A view shows the crude oil terminal Kozmino on the shore of Nakhodka Bay near the port city of Nakhodka, Russia August 12, 2022. REUTERS/Tatiana Meel
A view shows the crude oil terminal Kozmino on the shore of Nakhodka Bay near the port city of Nakhodka, Russia August 12, 2022. REUTERS/Tatiana Meel

Oil prices were little changed on Tuesday as investors took stock of ​dented hopes of a Russia-Ukraine peace deal and rising geopolitical tensions in the Middle East around Yemen, Reuters reported.

Brent crude futures for February delivery, which expire on Tuesday, were up 15 cents at $62.09 a barrel as of 0918 GMT. The more active March contract was at $61.61, up 12 cents.
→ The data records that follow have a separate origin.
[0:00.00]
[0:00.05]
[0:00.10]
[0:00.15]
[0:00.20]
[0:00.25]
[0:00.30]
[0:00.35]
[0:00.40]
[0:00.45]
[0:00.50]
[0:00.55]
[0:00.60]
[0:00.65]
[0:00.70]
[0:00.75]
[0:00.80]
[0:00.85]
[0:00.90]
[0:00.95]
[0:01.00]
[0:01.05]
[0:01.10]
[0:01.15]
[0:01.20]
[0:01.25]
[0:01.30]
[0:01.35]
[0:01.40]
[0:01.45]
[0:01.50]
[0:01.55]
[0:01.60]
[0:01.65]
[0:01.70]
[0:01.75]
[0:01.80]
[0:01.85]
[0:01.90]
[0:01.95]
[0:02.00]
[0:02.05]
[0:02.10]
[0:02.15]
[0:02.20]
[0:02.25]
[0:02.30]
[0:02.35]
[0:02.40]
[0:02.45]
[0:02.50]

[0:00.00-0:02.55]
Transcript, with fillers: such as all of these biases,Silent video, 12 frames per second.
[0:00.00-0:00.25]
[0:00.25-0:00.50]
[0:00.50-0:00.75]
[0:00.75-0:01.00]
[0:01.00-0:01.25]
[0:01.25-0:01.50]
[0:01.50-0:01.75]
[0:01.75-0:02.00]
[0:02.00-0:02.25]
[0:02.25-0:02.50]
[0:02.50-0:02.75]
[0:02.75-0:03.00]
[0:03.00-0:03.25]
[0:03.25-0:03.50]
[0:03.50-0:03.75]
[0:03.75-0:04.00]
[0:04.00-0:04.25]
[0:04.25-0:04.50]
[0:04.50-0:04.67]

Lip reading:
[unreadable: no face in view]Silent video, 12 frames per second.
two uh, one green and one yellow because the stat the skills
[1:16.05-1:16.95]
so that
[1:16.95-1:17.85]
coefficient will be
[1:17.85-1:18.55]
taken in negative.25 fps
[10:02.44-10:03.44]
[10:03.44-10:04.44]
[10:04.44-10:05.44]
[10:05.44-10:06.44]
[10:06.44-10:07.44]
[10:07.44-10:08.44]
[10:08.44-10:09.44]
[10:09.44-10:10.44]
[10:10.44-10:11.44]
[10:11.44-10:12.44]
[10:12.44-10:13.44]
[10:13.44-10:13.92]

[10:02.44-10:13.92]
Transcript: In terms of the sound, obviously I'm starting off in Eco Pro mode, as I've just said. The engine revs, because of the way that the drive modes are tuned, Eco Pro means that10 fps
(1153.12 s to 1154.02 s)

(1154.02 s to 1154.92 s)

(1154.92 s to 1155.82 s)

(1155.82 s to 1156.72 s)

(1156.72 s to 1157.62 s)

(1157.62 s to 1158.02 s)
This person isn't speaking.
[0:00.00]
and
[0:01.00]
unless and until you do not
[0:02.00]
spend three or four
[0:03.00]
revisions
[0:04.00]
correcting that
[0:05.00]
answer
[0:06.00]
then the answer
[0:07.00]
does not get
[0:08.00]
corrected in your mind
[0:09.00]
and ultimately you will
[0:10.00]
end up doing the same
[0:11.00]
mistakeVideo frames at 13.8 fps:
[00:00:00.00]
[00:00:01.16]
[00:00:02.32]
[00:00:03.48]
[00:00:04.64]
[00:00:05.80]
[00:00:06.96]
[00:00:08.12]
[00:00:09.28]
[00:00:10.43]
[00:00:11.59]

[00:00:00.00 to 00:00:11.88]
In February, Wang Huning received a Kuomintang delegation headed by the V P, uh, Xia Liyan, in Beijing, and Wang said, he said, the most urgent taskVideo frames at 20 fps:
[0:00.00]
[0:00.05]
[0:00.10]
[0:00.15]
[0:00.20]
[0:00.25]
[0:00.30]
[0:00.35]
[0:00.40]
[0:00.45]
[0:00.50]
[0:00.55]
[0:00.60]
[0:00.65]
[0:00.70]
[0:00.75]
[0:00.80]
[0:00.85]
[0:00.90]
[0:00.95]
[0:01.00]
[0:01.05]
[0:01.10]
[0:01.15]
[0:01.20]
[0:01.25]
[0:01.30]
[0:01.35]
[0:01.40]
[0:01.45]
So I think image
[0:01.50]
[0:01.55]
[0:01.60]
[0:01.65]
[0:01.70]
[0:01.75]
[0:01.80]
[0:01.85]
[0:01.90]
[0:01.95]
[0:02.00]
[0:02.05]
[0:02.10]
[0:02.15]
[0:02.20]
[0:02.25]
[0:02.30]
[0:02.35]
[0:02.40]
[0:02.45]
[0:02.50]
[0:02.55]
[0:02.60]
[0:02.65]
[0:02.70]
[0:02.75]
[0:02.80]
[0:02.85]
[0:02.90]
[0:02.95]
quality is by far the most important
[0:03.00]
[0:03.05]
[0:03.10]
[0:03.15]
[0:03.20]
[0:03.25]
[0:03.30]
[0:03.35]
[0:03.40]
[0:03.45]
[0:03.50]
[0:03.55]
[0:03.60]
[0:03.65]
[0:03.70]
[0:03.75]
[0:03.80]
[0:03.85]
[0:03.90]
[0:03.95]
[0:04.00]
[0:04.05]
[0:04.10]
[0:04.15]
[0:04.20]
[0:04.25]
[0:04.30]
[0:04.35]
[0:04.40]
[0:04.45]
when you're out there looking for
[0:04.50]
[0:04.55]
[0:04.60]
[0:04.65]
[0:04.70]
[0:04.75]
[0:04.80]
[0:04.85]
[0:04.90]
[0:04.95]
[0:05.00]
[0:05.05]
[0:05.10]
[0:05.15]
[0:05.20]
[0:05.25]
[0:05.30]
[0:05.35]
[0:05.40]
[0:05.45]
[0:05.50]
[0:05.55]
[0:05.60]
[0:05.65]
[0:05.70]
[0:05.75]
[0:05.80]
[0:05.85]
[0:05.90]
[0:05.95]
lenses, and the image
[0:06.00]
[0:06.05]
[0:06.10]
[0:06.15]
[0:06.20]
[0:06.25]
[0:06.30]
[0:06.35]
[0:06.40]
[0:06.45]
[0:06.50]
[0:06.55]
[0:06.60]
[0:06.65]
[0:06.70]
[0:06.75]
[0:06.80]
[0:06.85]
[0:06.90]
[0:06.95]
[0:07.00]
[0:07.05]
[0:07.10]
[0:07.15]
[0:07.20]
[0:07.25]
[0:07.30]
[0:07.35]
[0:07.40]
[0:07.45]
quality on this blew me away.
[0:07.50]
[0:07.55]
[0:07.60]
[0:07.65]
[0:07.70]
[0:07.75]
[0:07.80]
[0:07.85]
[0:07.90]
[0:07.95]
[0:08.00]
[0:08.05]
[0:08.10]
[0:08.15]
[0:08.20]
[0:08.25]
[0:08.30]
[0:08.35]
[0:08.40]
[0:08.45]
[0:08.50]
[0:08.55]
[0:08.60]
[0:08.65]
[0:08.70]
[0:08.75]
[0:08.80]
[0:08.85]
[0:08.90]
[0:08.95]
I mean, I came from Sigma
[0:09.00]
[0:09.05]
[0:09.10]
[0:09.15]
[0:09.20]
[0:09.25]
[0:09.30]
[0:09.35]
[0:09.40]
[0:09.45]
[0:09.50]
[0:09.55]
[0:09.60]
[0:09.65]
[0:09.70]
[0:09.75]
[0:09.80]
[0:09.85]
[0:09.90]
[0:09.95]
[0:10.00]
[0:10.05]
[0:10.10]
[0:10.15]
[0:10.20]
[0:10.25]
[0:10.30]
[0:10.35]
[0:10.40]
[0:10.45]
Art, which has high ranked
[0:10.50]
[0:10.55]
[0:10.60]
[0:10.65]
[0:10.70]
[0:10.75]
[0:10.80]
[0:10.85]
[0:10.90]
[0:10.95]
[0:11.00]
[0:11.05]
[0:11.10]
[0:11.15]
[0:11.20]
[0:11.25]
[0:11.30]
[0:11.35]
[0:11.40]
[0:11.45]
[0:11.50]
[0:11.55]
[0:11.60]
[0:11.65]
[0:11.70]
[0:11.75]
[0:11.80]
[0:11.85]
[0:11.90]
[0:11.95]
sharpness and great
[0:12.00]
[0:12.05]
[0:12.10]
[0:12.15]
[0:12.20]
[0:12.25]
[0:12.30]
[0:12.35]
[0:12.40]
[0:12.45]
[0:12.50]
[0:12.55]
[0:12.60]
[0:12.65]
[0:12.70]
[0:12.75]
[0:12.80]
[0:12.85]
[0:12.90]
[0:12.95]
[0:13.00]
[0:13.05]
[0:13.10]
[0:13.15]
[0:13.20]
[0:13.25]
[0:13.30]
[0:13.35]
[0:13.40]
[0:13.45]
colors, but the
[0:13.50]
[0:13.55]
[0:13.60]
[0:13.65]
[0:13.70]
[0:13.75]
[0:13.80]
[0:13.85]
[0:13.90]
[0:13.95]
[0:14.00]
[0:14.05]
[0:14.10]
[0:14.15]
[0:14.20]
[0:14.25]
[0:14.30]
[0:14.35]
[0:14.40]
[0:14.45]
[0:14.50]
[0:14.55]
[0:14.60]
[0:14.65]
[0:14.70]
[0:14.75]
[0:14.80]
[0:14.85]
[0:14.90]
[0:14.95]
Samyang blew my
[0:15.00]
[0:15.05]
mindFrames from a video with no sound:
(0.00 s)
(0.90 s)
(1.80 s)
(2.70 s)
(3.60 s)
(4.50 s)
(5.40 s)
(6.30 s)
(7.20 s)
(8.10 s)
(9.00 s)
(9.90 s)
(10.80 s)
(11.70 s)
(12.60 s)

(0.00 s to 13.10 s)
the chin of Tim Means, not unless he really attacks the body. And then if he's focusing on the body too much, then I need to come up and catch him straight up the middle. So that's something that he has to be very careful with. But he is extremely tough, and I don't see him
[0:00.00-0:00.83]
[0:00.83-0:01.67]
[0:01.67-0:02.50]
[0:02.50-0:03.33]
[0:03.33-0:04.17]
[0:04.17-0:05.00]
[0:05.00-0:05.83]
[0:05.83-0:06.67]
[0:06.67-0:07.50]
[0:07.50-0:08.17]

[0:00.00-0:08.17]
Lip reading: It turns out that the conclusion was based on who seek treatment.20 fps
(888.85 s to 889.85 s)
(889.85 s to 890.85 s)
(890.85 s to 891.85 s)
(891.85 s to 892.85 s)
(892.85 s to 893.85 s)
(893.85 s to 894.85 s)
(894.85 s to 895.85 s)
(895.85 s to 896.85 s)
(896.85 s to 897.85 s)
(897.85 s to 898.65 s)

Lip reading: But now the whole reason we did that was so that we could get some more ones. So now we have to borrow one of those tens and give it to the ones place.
US West Texas Intermediate ‌crude gained 14 ‌cents to $58.22.

The Brent and ‌WTI ⁠benchmarks ​settled ‌more than 2% higher in the previous session as Saudi Arabia launched airstrikes against Yemen and after Moscow accused Kyiv of targeting Putin's residence, denting hopes of a peace deal.

Kyiv dismissed Moscow's accusation as baseless and designed to undermine peace negotiations. After a phone call ⁠with Putin, US President Donald Trump said he was angered by details ‌of the alleged attack.

"I think the ‍markets are sensing that ‍a deal is going to be very hard ‍to come by," said Marex analyst Ed Meir.

Traders also watched other Middle East developments after Trump said the United States could support another major strike on Iran were Tehran to resume rebuilding its ballistic missile or nuclear weapons programs.

Despite renewed fears of potential supply disruptions, perceptions of an oversupplied global market remain and could cap prices, analysts say.

Marex's Meir said prices would trend downwards in the first quarter of 2026 due to ‌a "growing oil glut".